Maybe use GL_STENCIL_TEST ?

I could use a little guidance on how to approach this effect …

This is what I am doing …

I have a missile traveling over my terrain and it is tracking a target on the ground. Its search pattern is a simple frustum defined by an azimuth FOV and an elevation FOV. So, in each frame, after rendering the missile and its target, I draw a transparent frustum from missile to just a little past the target. I can see the missile’s search cone superimposed on the target and its boundaries all the way back up to the missile.

This is what I want to do …

I want to be able to project the search pattern onto my terrain and not have to draw the frustum.

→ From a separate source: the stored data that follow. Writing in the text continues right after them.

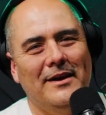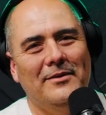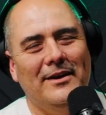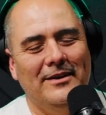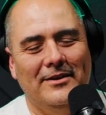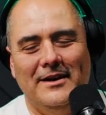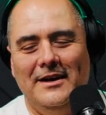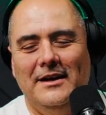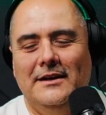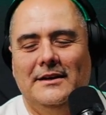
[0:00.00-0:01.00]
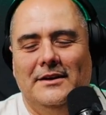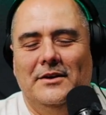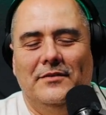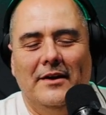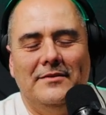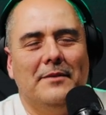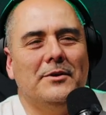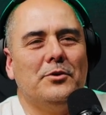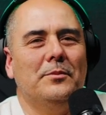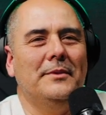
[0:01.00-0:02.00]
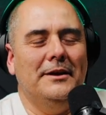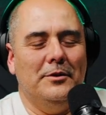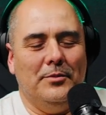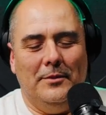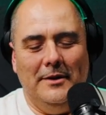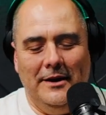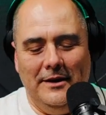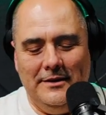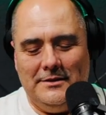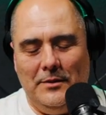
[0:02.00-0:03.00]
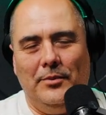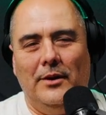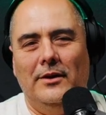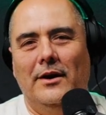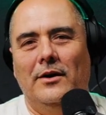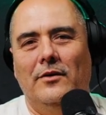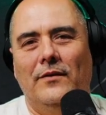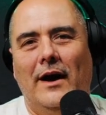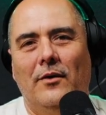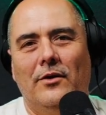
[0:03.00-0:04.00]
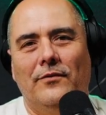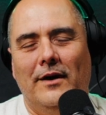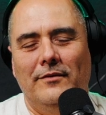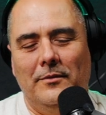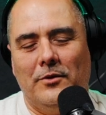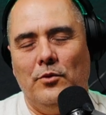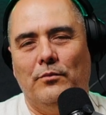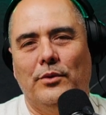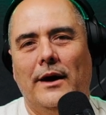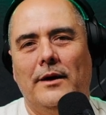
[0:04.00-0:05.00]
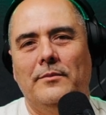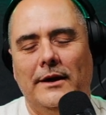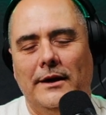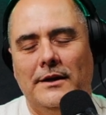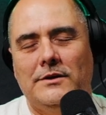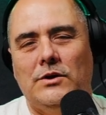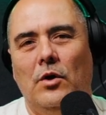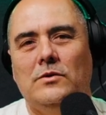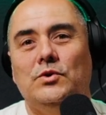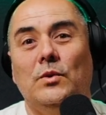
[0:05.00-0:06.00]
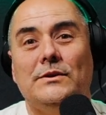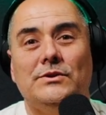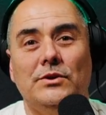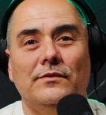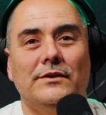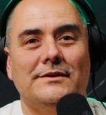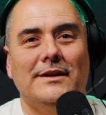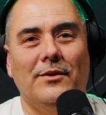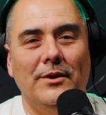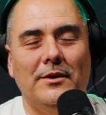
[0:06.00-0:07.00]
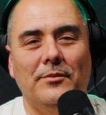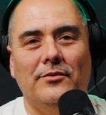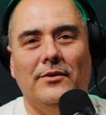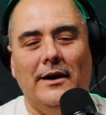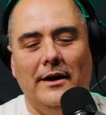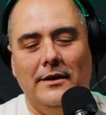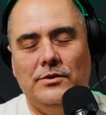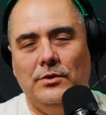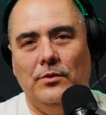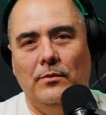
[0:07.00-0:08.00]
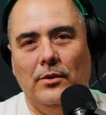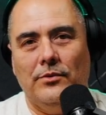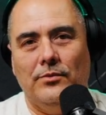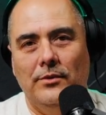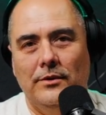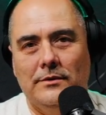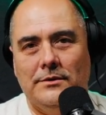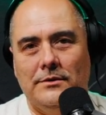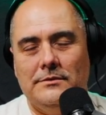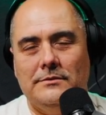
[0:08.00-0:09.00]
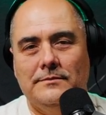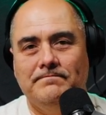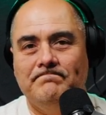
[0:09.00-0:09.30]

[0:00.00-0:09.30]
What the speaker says: man right here. 5 Diamond Group Media Department is a part of our 5 Diamond Group brand, but it is also a service that we can provide to both realtors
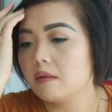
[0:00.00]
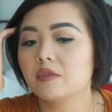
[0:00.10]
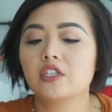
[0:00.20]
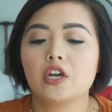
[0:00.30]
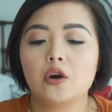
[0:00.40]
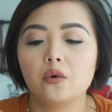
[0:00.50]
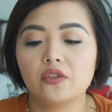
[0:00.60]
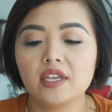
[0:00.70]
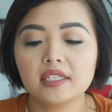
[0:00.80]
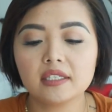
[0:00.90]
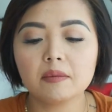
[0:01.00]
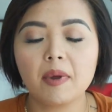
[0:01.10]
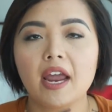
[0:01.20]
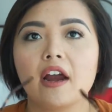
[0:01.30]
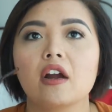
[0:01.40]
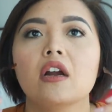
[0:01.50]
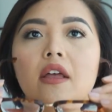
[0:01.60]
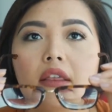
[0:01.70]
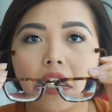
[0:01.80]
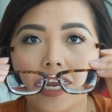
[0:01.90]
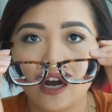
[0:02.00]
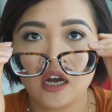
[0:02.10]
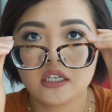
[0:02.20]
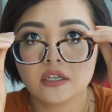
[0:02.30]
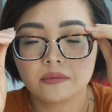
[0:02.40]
So this is the pair that I got.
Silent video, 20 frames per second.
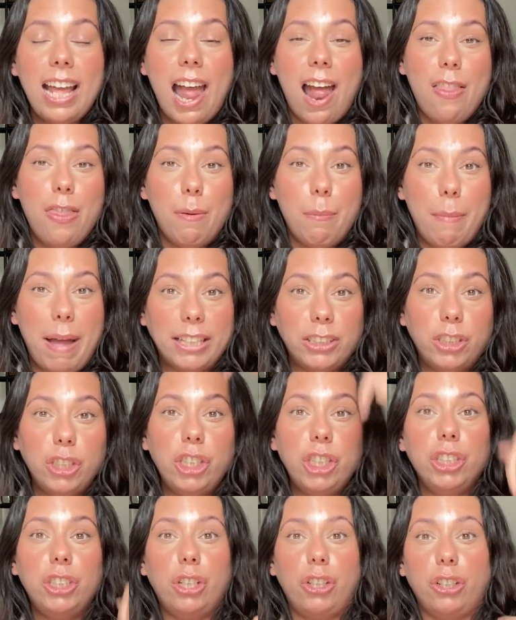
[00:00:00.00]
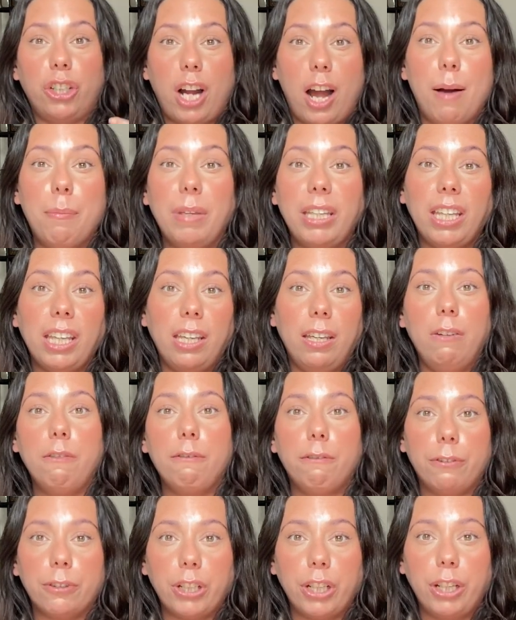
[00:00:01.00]
and the messages that are coming in
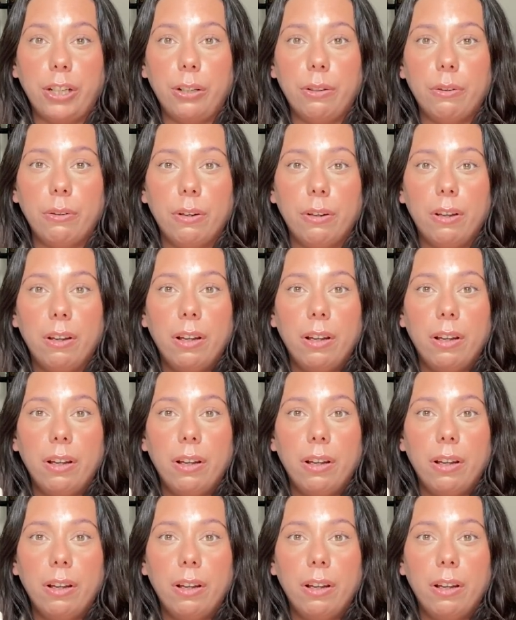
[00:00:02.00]
for you.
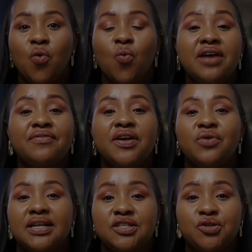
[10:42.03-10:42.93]
Whenever you
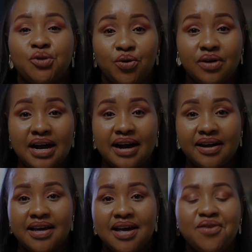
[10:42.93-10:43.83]
get into your car,
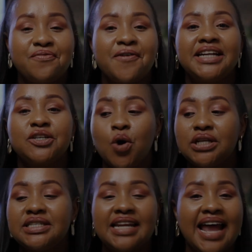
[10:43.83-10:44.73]
you find
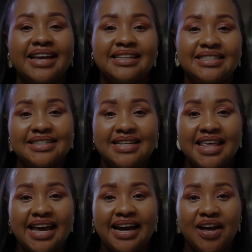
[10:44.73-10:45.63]
coins lying just
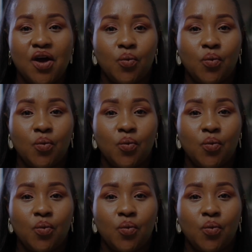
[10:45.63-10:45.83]
there.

That is, all of the terrain area within the search frustum’s projected boundaries will be discolored or outlined somehow.

I could trace four rays from the missile to the four corners of the search pattern on the ground and then do a terrain height query at regular intervals between these points to get the projected outline but that would be extremely expensive computationally (like 0.1 seconds per frame or more for my situations).

Can’t I achieve this effect somehow with the stencil buffer (GL_STENCIL_TEST)? Has anyone attempted a similar problem as this? If so, can you give me any advice/guidance or point me to a good resource that would educate me on such a technique?

This is exactly like stencil volume shadows. Google for that and you’ll get TONS of hits. In brief, here’s how it works:

  1. Create frame buffer with 8 bits of stencil.

  2. Create a closed mesh that encompasses exactly the search area. For a pyramid, this is very simple.

  3. Clear stencil to 0. Make sure the depth buffer is fully rendered. Color does not need to be rendered at this point.

  4. Turn on face culling, and cull out BACK faces.

  5. Render the volume mesh into frame buffer, using Z testing, but no Z or color write, updating the stencil buffer by adding 1 for the fragments that pass the test.

  6. Change culling to cull out FRONT faces.

  7. Render the volume mesh into frame buffer, using Z testing, but no Z or color write, updating the stencil buffer by subtracting 1 for the fragments that pass the test.

Any pixels that are inside the volume you rendered will pass the first test, but not pass the second, and thus you’ll have a non-0 stencil value for those pixels.

Now, set stencil testing to only affect the frame buffer where the stencil is non-0, and render whatever you want. This could be a re-render of the terrain in a different color, or it could be a full-screen red semitransparent quad, or something else.

The is the “Z-pass” method which has problems when the camera is inside the volume mesh (i e, the mesh isn’t actually closed WRT the rendering frustum). There are alternatives, such as “Z-fail” in combination with infinite far plane projection matrices, which may be more robust – again, google for these buzz words, or check the NVIDIA developer site for their robust shadow volumes whitepaper.

Wow, thanks … It may take me a while but I will give that a shot. Re-rendering the terrain isnt an option but the fullscreen quad may do it for me.

Here is something similar I did, it may be of some use.

http://www.sgi.com/software/performer/brew/uav.html

In addition to the stencil test it uses projective texture to apply an image to the terrain frustum. It includes occlusion calculations using a projective depth map shadow test.